Code for BEA 13 paper "Co-Attention Based Neural Network for Source-Dependent Essay Scoring"
Python 2 for data/preprocess_asap.py (will be upgraded to Python 3).
- I recommend that on installation, you do not add to your PATH variable. This way, it doesn't interfere with your current Python workflow.
- Then, when you need to run the preprocessing script, you'll run it something like:
- c:/Python27/python.exe preprocess_asap.py
Python 3 for the rest
- tensorflow 2.0.0 beta
- gensim
- gensim may have more dependencies, such as VS tools
- nltk
- sklearn
- Run python2 data/preprocess_asap.py for data splitting.
- Download GloVe pretrained embedding from: https://nlp.stanford.edu/projects/glove
- Extract glove.6B.50d.txt to the glove folder
- Run python3 attn_network.py [options] for training and evaluation
To run on Windows, do all of the commands for Linux/MacOS. Then you'll need to remove two "\n" symbols from the preprocessing script.
- open data/preprocess_asap.py in your preferred text editor
- on lines 28 and 31 in the preprocessing script, you'll find: f_write.write("\r\n")
- remove the \n from both lines
After preprocessing the data, the program will start the training process.
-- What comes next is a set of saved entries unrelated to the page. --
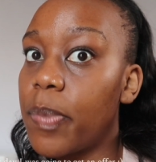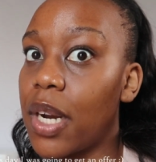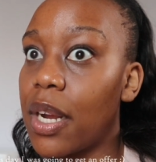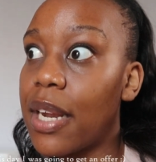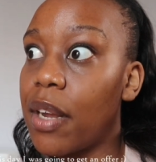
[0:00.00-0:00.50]
was
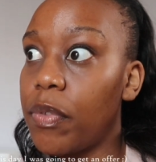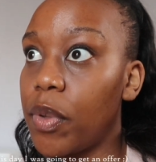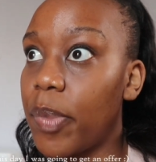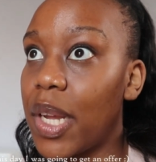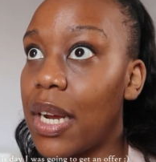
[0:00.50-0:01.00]
better and I
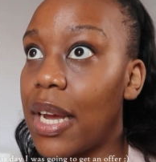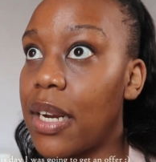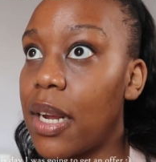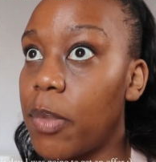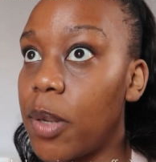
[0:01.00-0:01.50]
feel better
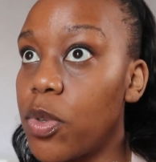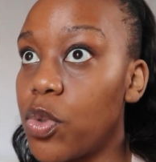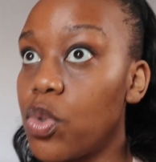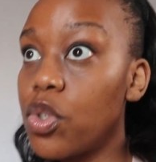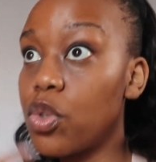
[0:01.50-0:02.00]
and I'm able
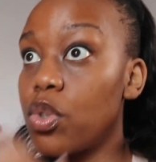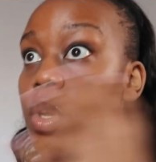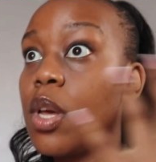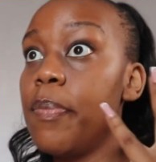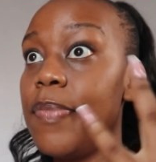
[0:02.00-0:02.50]
to just
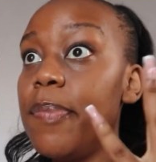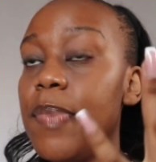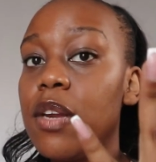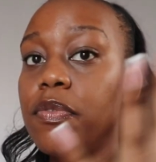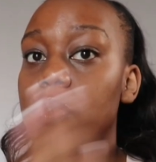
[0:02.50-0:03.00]
be
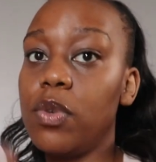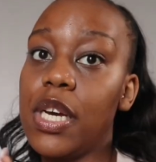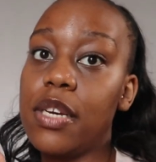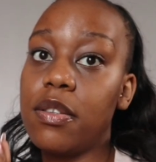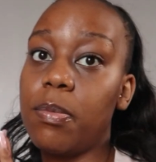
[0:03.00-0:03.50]
better for you
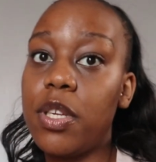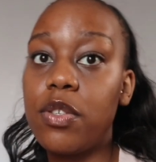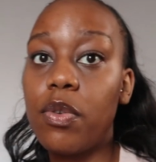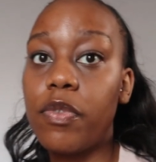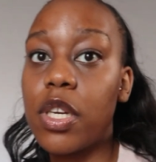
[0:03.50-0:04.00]
guys.
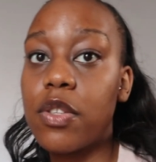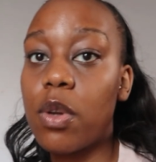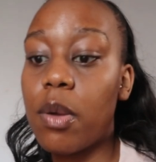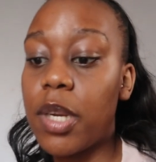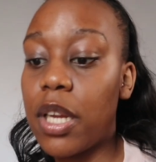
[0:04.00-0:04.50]
Please don't forget
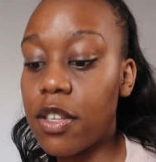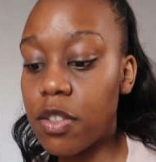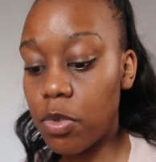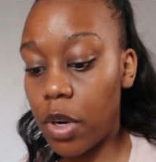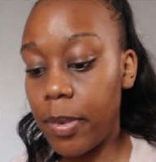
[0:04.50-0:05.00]
to comment, like, and
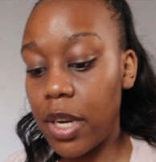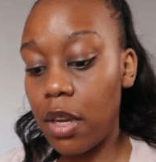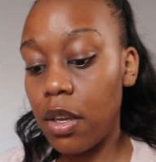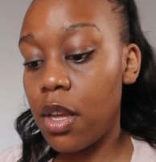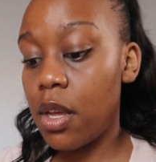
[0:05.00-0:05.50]
subscribe. And
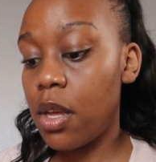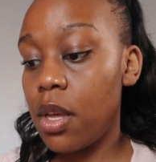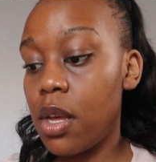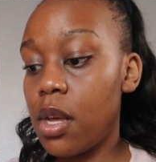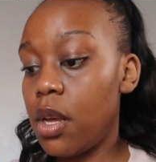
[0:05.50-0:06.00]
I
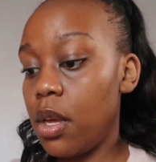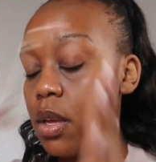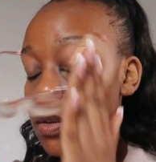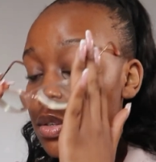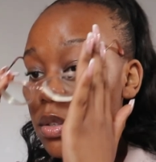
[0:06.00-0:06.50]

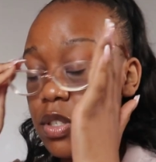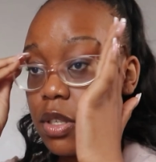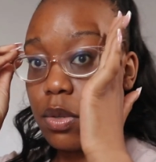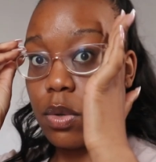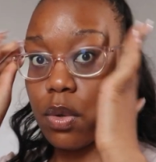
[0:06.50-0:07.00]
will
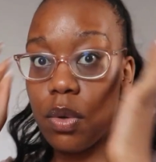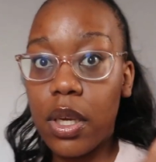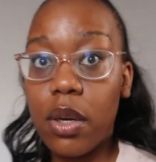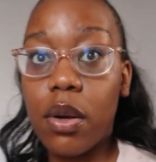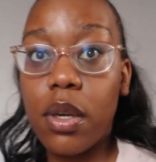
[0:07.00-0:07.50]
see you
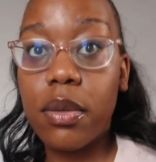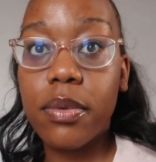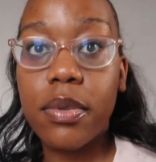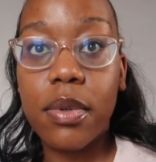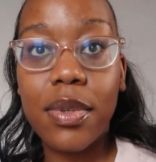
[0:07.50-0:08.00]
later on.
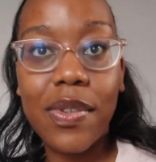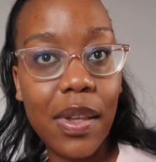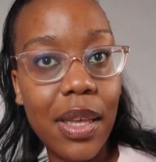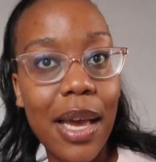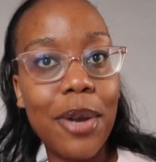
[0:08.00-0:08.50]
You
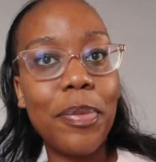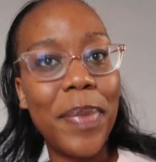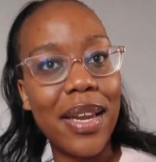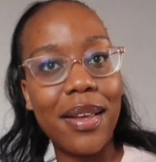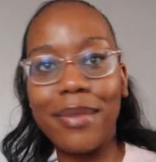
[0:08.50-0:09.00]
see, I look
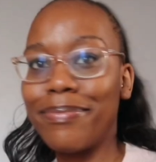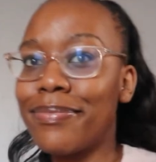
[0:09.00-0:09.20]
better.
At the end of each epoch, the logger will output the development and testing set scores. The highest will be kept and outputted after all epochs are complete. You can toggle the which task (the default is ASAP3), the number of epochs (the default is 50), and more by looking at the arguments in lines 21-51 of attn_network.py.
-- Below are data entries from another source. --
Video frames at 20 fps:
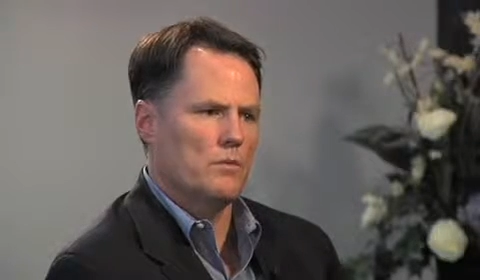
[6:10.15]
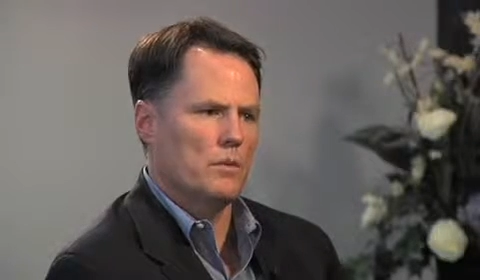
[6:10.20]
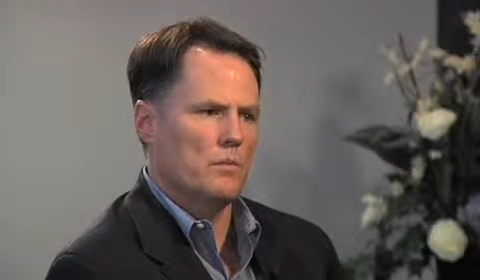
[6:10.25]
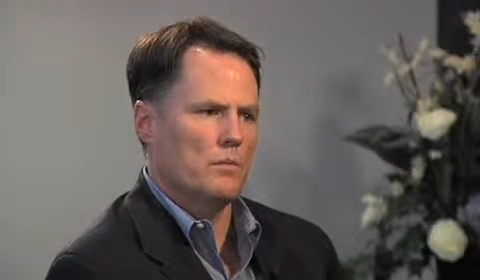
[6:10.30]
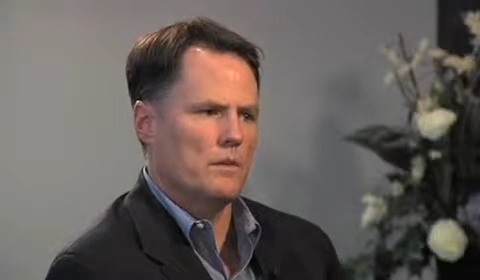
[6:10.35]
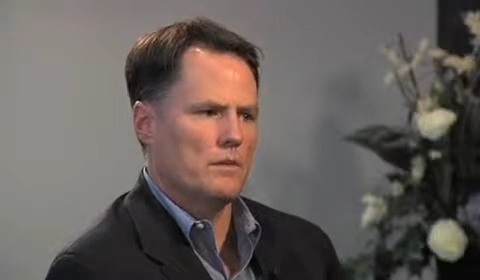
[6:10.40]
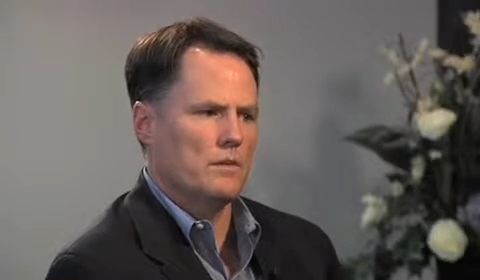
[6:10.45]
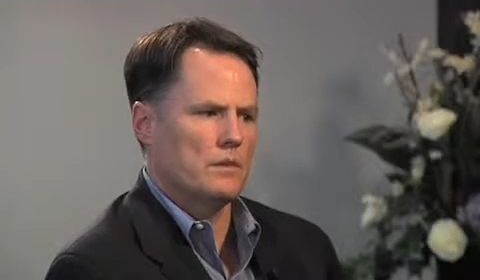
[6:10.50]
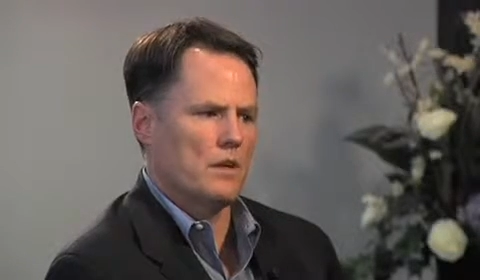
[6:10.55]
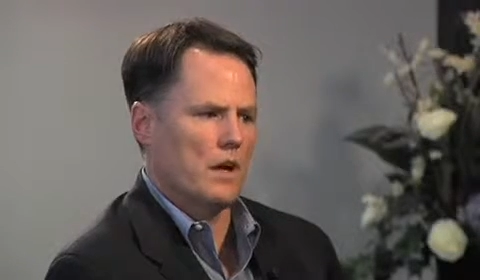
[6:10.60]

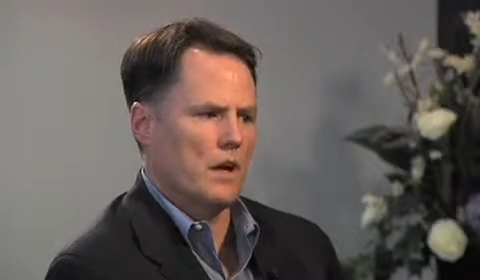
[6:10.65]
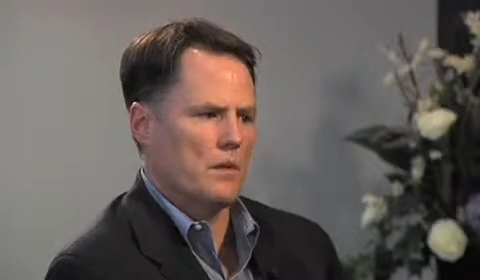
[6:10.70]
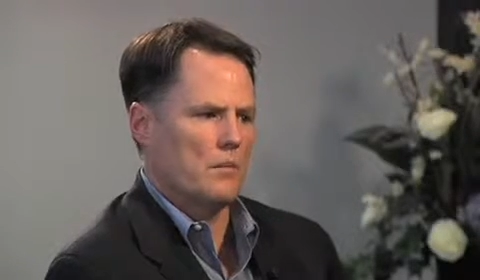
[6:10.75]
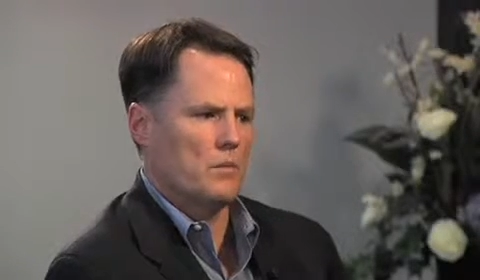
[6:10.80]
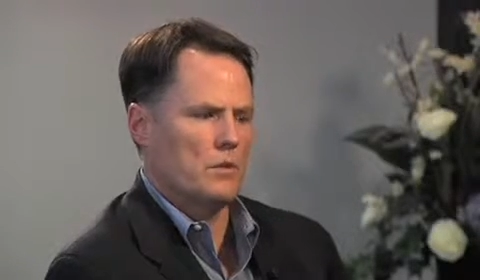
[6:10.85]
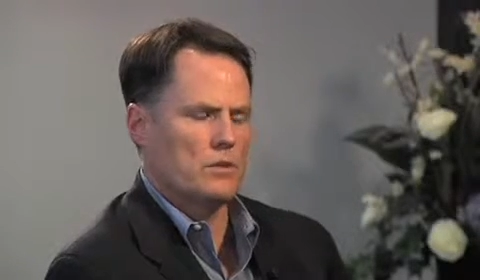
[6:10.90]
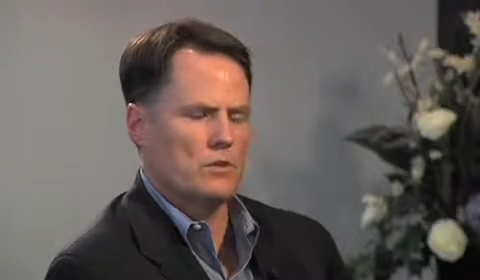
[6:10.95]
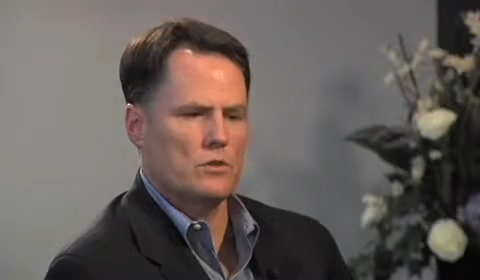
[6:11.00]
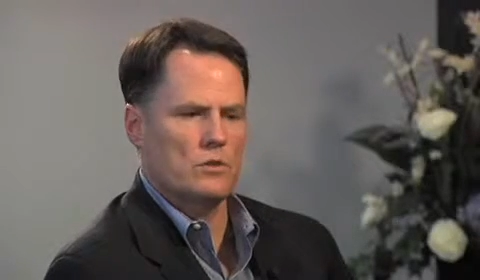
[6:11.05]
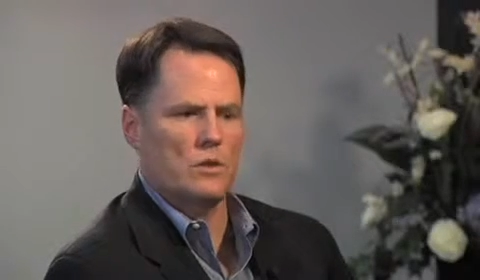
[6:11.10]
from the time
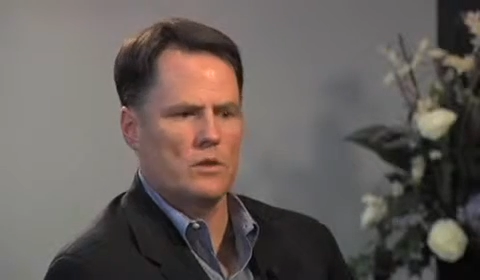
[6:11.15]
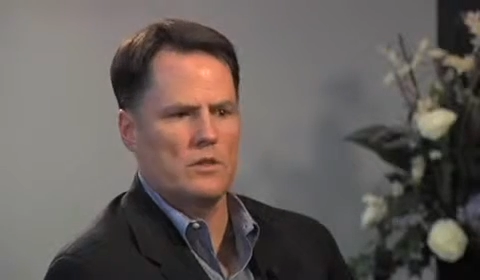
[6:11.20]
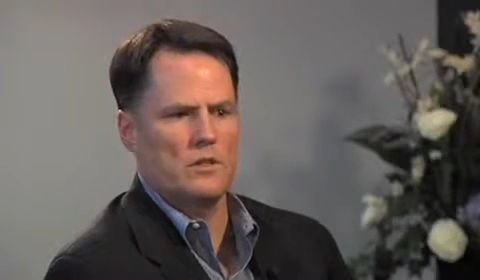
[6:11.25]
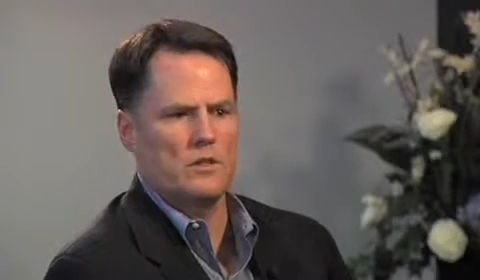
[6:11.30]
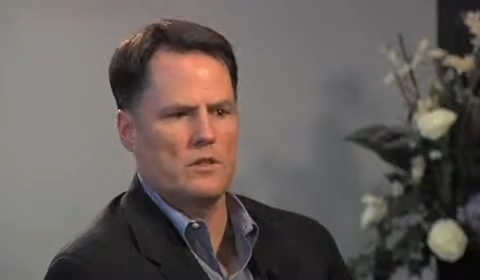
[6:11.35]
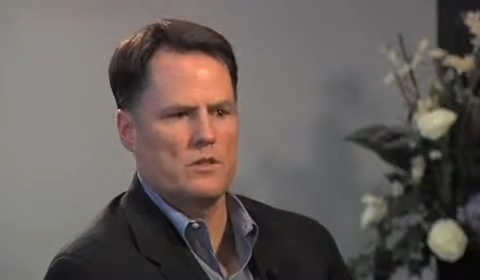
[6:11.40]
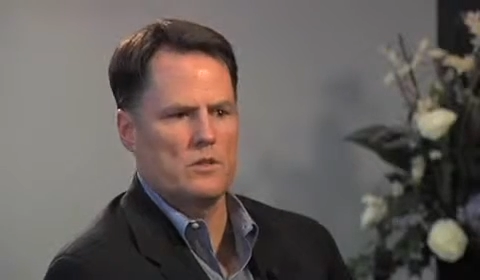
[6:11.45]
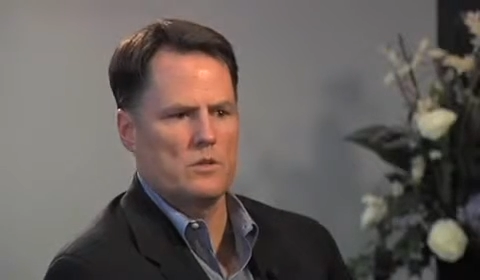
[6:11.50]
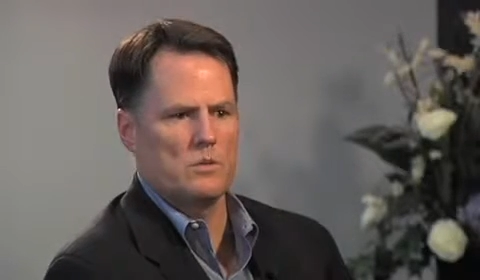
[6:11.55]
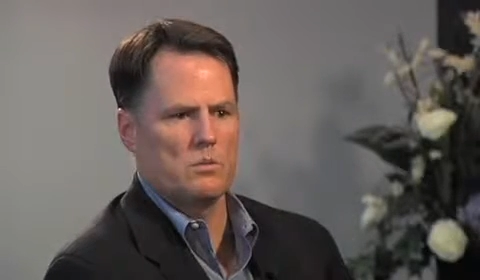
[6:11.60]
we
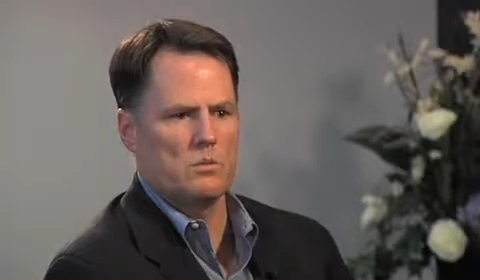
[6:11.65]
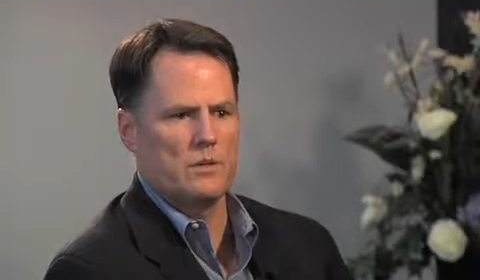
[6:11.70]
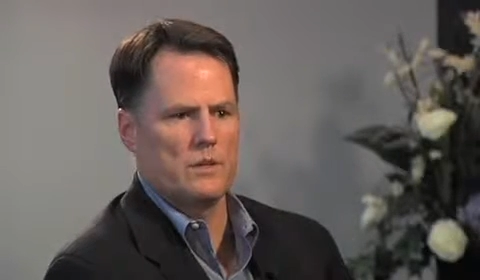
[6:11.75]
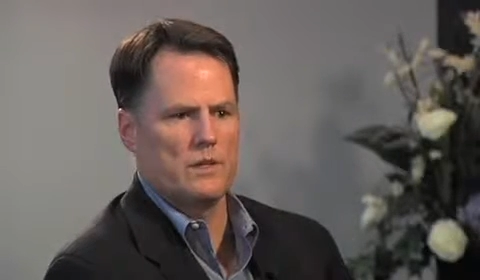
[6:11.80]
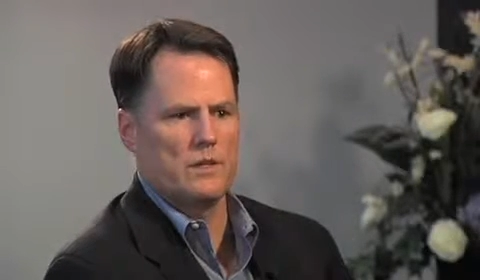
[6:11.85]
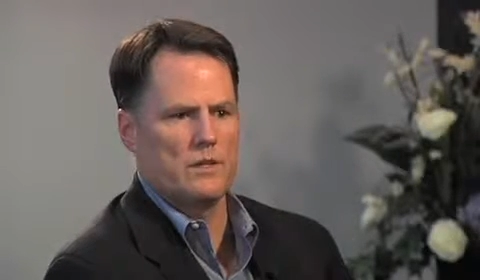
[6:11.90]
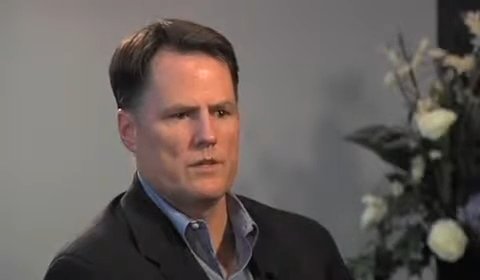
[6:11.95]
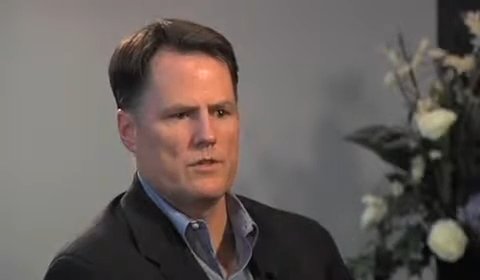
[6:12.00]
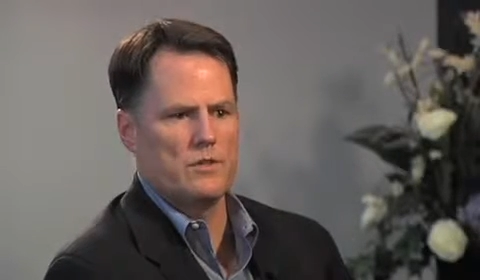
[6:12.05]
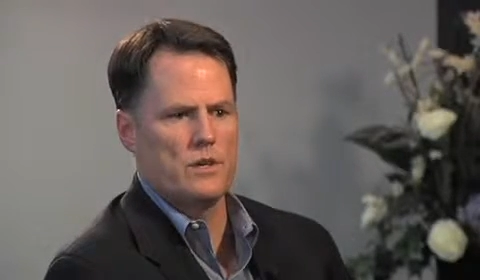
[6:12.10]
started
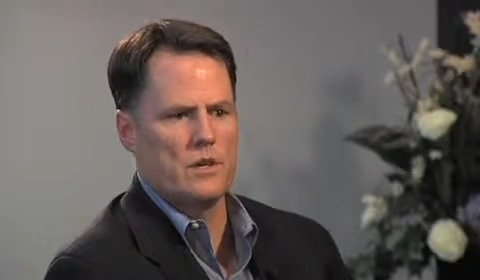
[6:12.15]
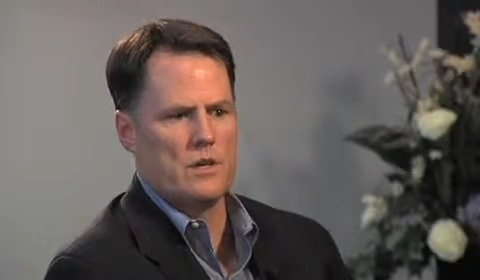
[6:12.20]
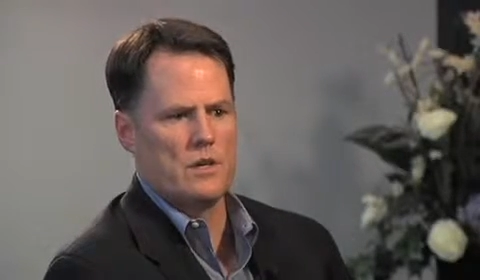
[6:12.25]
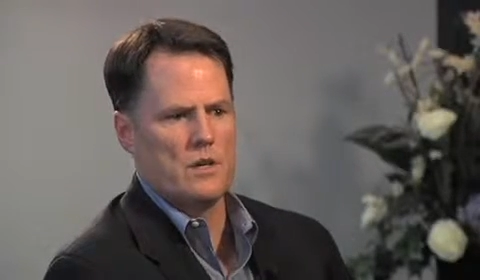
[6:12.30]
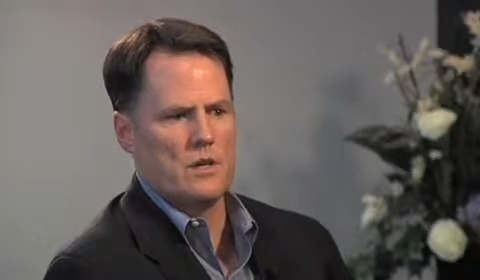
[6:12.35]
DigitalBridge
Additionally, if you want to look at specific essays with their predicted and actual scores:
- go to the checkpoints folder
- after training, there should be a text file with one number per line. the line number corresponds to the essay number in the test data.
- in the various fold directories, open the test.tsv file and compare with the predicted scored in from step 2.
- making specific essays, as well as their predicted scores and real scores, more accessible.
- likely a Python script
- updating the preprocessing_asap.py to be compatible with Python 3
If you use the code, please cite the following paper:
@inproceedings{zhang2018co,
title={Co-Attention Based Neural Network for Source-Dependent Essay Scoring},
author={Zhang, Haoran and Litman, Diane},
booktitle={Proceedings of the Thirteenth Workshop on Innovative Use of NLP for Building Educational Applications},
pages={399--409},
year={2018}
}